▸ Work task: Please set down the listing exactly, from the first line to the last.

[[ Given data open ]]

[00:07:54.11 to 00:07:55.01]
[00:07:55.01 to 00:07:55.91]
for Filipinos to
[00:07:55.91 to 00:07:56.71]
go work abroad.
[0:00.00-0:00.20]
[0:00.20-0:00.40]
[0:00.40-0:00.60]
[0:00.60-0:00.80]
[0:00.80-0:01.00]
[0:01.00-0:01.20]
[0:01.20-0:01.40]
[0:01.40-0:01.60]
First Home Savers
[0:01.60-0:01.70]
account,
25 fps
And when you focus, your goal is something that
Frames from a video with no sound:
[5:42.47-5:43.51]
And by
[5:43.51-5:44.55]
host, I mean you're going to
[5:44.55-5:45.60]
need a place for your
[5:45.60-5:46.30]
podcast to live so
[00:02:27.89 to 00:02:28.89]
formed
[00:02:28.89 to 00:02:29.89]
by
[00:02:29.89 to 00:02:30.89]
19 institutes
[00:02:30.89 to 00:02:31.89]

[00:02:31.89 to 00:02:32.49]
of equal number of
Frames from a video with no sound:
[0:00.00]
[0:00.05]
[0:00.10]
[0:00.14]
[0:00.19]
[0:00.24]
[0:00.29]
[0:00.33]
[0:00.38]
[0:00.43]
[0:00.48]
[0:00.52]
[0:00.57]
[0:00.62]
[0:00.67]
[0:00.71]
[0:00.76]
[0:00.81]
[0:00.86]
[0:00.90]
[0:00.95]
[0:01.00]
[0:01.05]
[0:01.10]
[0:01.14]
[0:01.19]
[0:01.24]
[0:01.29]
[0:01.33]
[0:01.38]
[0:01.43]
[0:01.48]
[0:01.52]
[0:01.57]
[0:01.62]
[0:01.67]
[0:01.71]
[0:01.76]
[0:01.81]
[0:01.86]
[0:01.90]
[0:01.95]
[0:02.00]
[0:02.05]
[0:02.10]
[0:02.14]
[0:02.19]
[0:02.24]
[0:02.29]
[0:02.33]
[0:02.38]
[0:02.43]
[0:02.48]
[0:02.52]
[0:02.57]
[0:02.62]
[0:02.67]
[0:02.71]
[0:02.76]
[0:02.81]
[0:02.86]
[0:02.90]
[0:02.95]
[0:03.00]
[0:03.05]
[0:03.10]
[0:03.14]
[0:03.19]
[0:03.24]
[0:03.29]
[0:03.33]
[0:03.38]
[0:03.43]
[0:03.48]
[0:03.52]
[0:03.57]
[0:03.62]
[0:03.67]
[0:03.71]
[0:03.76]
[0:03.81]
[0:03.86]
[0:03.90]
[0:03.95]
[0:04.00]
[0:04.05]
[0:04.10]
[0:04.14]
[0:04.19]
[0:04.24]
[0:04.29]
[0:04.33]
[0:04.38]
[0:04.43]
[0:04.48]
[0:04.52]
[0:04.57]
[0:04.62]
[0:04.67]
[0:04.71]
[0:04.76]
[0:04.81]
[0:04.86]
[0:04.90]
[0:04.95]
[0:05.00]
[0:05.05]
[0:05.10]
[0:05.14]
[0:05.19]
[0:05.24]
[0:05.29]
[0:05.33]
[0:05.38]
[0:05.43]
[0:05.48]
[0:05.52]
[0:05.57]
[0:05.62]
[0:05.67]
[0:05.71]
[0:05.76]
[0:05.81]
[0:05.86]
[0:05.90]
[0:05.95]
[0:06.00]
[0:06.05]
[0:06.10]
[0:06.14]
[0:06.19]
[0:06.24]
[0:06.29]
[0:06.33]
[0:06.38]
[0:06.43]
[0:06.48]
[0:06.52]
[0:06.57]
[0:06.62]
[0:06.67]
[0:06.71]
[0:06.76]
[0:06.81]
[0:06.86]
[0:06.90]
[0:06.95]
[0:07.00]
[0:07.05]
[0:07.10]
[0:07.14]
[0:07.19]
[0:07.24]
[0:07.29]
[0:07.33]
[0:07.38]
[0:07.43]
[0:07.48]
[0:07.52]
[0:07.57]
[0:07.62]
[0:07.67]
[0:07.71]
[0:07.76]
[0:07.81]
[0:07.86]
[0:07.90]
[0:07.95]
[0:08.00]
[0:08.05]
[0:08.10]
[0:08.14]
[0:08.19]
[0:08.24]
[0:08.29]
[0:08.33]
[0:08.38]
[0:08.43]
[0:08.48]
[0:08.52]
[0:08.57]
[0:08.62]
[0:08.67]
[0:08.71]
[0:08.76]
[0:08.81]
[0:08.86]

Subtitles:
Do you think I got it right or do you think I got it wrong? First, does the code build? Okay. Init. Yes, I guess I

[[ Given data closed ]]

▸ Solution for this problem:
[00:07:54.11 to 00:07:55.01]
[00:07:55.01 to 00:07:55.91]
for Filipinos to
[00:07:55.91 to 00:07:56.71]
go work abroad.
[0:00.00-0:00.20]
[0:00.20-0:00.40]
[0:00.40-0:00.60]
[0:00.60-0:00.80]
[0:00.80-0:01.00]
[0:01.00-0:01.20]
[0:01.20-0:01.40]
[0:01.40-0:01.60]
First Home Savers
[0:01.60-0:01.70]
account,
25 fps
And when you focus, your goal is something that
Frames from a video with no sound:
[5:42.47-5:43.51]
And by
[5:43.51-5:44.55]
host, I mean you're going to
[5:44.55-5:45.60]
need a place for your
[5:45.60-5:46.30]
podcast to live so
[00:02:27.89 to 00:02:28.89]
formed
[00:02:28.89 to 00:02:29.89]
by
[00:02:29.89 to 00:02:30.89]
19 institutes
[00:02:30.89 to 00:02:31.89]

[00:02:31.89 to 00:02:32.49]
of equal number of
Frames from a video with no sound:
[0:00.00]
[0:00.05]
[0:00.10]
[0:00.14]
[0:00.19]
[0:00.24]
[0:00.29]
[0:00.33]
[0:00.38]
[0:00.43]
[0:00.48]
[0:00.52]
[0:00.57]
[0:00.62]
[0:00.67]
[0:00.71]
[0:00.76]
[0:00.81]
[0:00.86]
[0:00.90]
[0:00.95]
[0:01.00]
[0:01.05]
[0:01.10]
[0:01.14]
[0:01.19]
[0:01.24]
[0:01.29]
[0:01.33]
[0:01.38]
[0:01.43]
[0:01.48]
[0:01.52]
[0:01.57]
[0:01.62]
[0:01.67]
[0:01.71]
[0:01.76]
[0:01.81]
[0:01.86]
[0:01.90]
[0:01.95]
[0:02.00]
[0:02.05]
[0:02.10]
[0:02.14]
[0:02.19]
[0:02.24]
[0:02.29]
[0:02.33]
[0:02.38]
[0:02.43]
[0:02.48]
[0:02.52]
[0:02.57]
[0:02.62]
[0:02.67]
[0:02.71]
[0:02.76]
[0:02.81]
[0:02.86]
[0:02.90]
[0:02.95]
[0:03.00]
[0:03.05]
[0:03.10]
[0:03.14]
[0:03.19]
[0:03.24]
[0:03.29]
[0:03.33]
[0:03.38]
[0:03.43]
[0:03.48]
[0:03.52]
[0:03.57]
[0:03.62]
[0:03.67]
[0:03.71]
[0:03.76]
[0:03.81]
[0:03.86]
[0:03.90]
[0:03.95]
[0:04.00]
[0:04.05]
[0:04.10]
[0:04.14]
[0:04.19]
[0:04.24]
[0:04.29]
[0:04.33]
[0:04.38]
[0:04.43]
[0:04.48]
[0:04.52]
[0:04.57]
[0:04.62]
[0:04.67]
[0:04.71]
[0:04.76]
[0:04.81]
[0:04.86]
[0:04.90]
[0:04.95]
[0:05.00]
[0:05.05]
[0:05.10]
[0:05.14]
[0:05.19]
[0:05.24]
[0:05.29]
[0:05.33]
[0:05.38]
[0:05.43]
[0:05.48]
[0:05.52]
[0:05.57]
[0:05.62]
[0:05.67]
[0:05.71]
[0:05.76]
[0:05.81]
[0:05.86]
[0:05.90]
[0:05.95]
[0:06.00]
[0:06.05]
[0:06.10]
[0:06.14]
[0:06.19]
[0:06.24]
[0:06.29]
[0:06.33]
[0:06.38]
[0:06.43]
[0:06.48]
[0:06.52]
[0:06.57]
[0:06.62]
[0:06.67]
[0:06.71]
[0:06.76]
[0:06.81]
[0:06.86]
[0:06.90]
[0:06.95]
[0:07.00]
[0:07.05]
[0:07.10]
[0:07.14]
[0:07.19]
[0:07.24]
[0:07.29]
[0:07.33]
[0:07.38]
[0:07.43]
[0:07.48]
[0:07.52]
[0:07.57]
[0:07.62]
[0:07.67]
[0:07.71]
[0:07.76]
[0:07.81]
[0:07.86]
[0:07.90]
[0:07.95]
[0:08.00]
[0:08.05]
[0:08.10]
[0:08.14]
[0:08.19]
[0:08.24]
[0:08.29]
[0:08.33]
[0:08.38]
[0:08.43]
[0:08.48]
[0:08.52]
[0:08.57]
[0:08.62]
[0:08.67]
[0:08.71]
[0:08.76]
[0:08.81]
[0:08.86]

Subtitles:
Do you think I got it right or do you think I got it wrong? First, does the code build? Okay. Init. Yes, I guess I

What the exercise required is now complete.